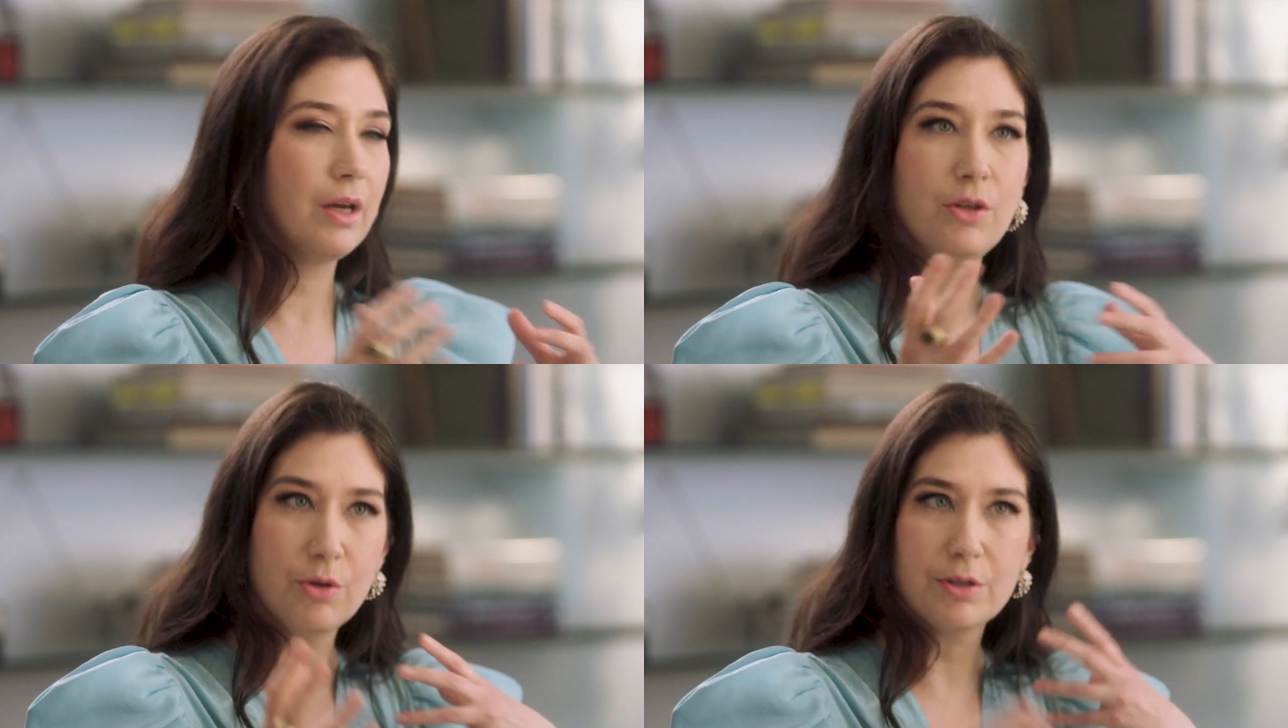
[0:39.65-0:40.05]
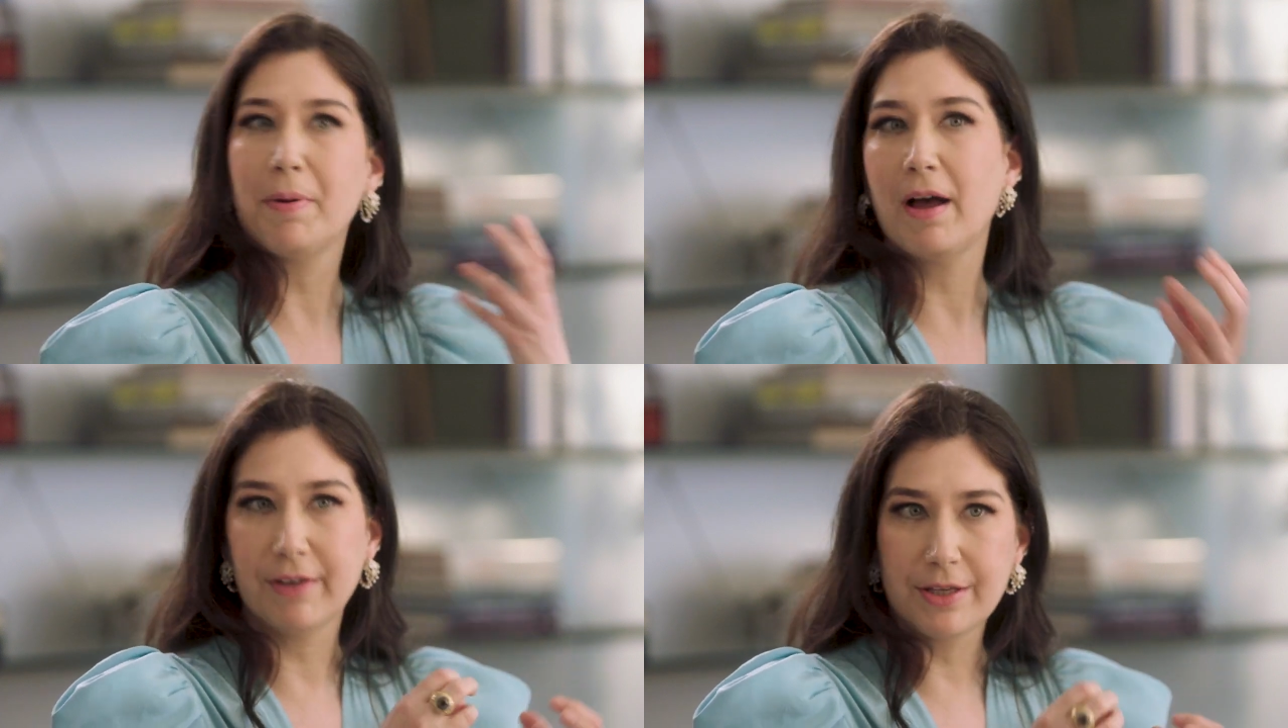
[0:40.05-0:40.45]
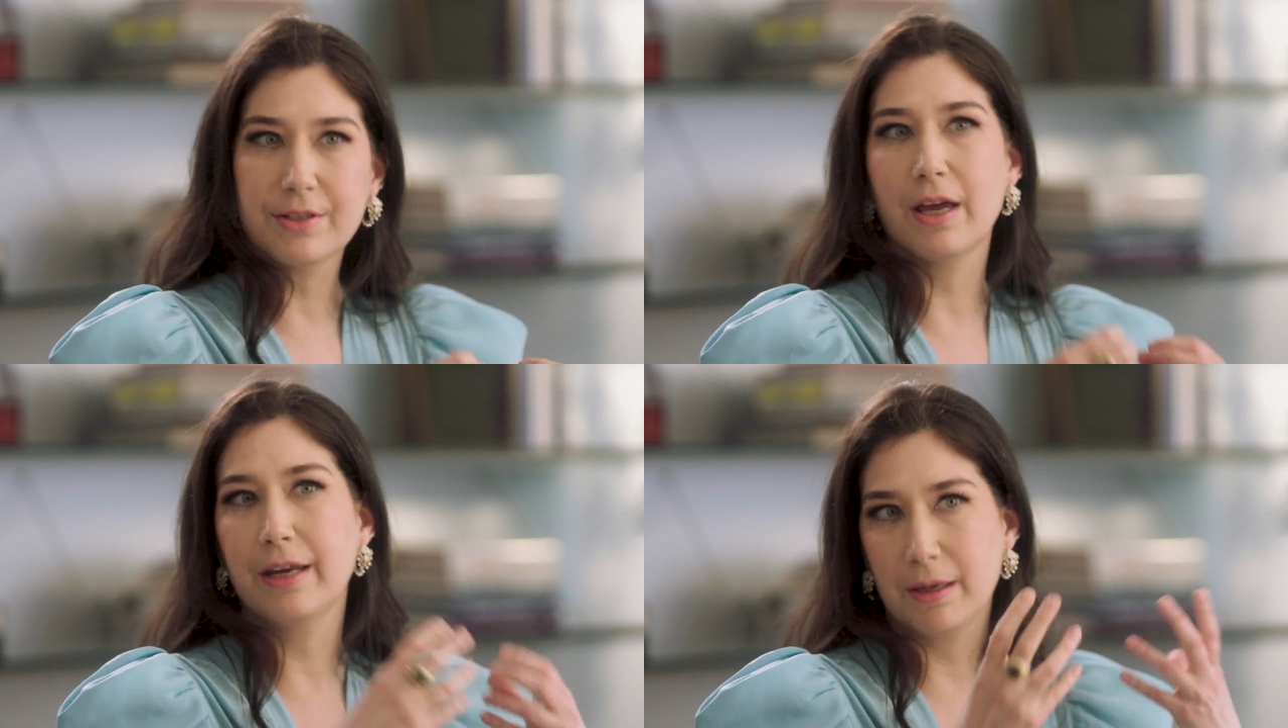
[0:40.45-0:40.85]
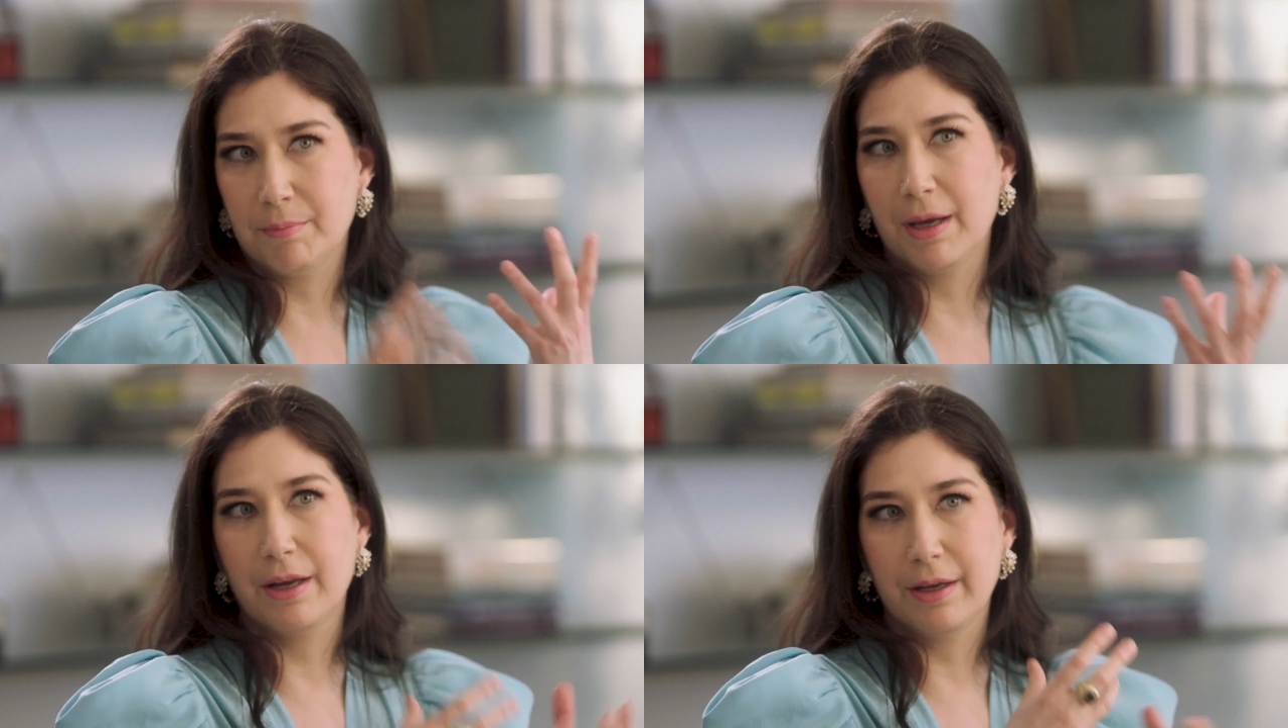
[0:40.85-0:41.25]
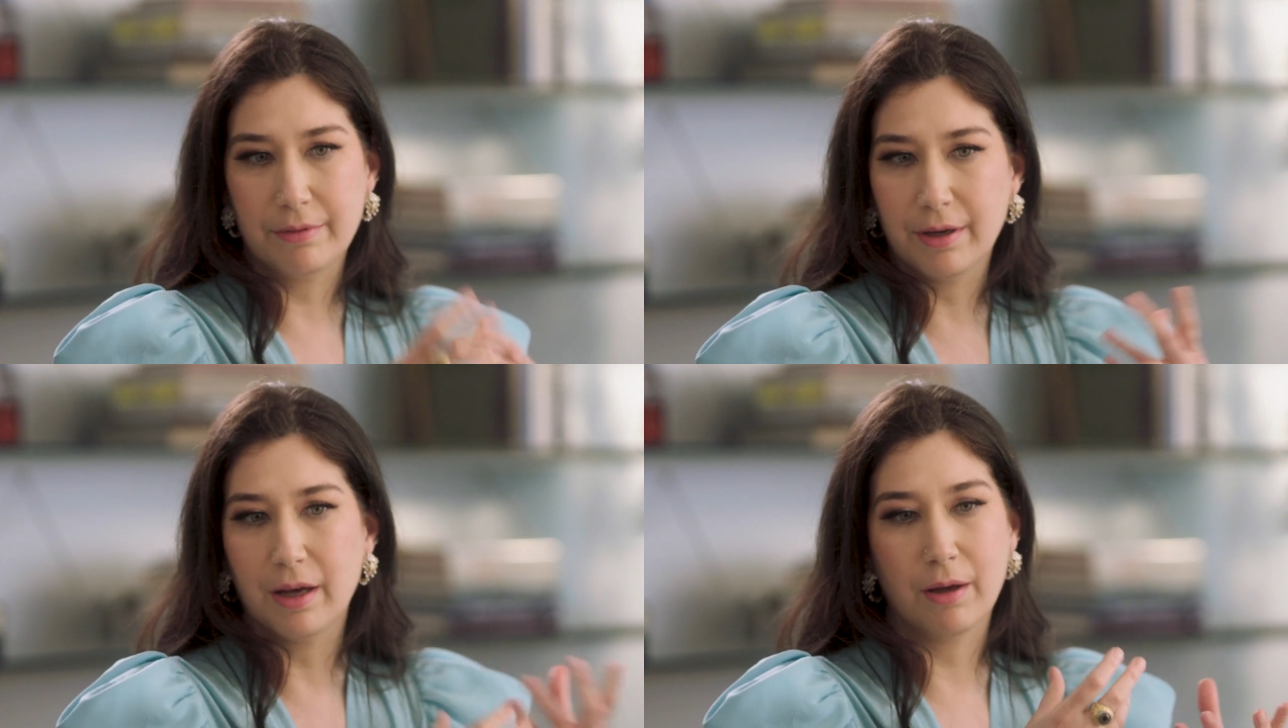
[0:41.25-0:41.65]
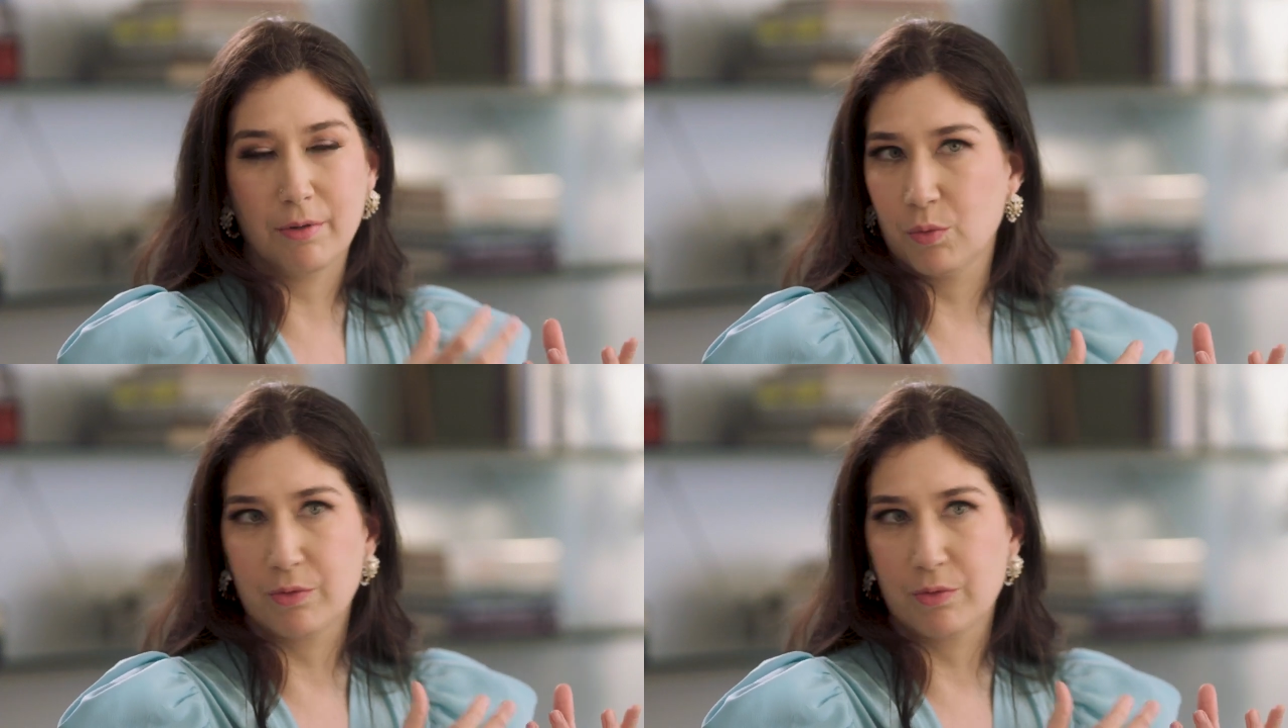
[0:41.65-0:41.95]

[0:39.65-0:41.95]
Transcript: used pave setting and made it uh,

# # # # # # #

TASK GOAL: An exact retyping of each record, with no pictures, is the answer required.

ANSWER BELOW:
[0:39.65-0:40.05]
[0:40.05-0:40.45]
[0:40.45-0:40.85]
[0:40.85-0:41.25]
[0:41.25-0:41.65]
[0:41.65-0:41.95]

[0:39.65-0:41.95]
Transcript: used pave setting and made it uh,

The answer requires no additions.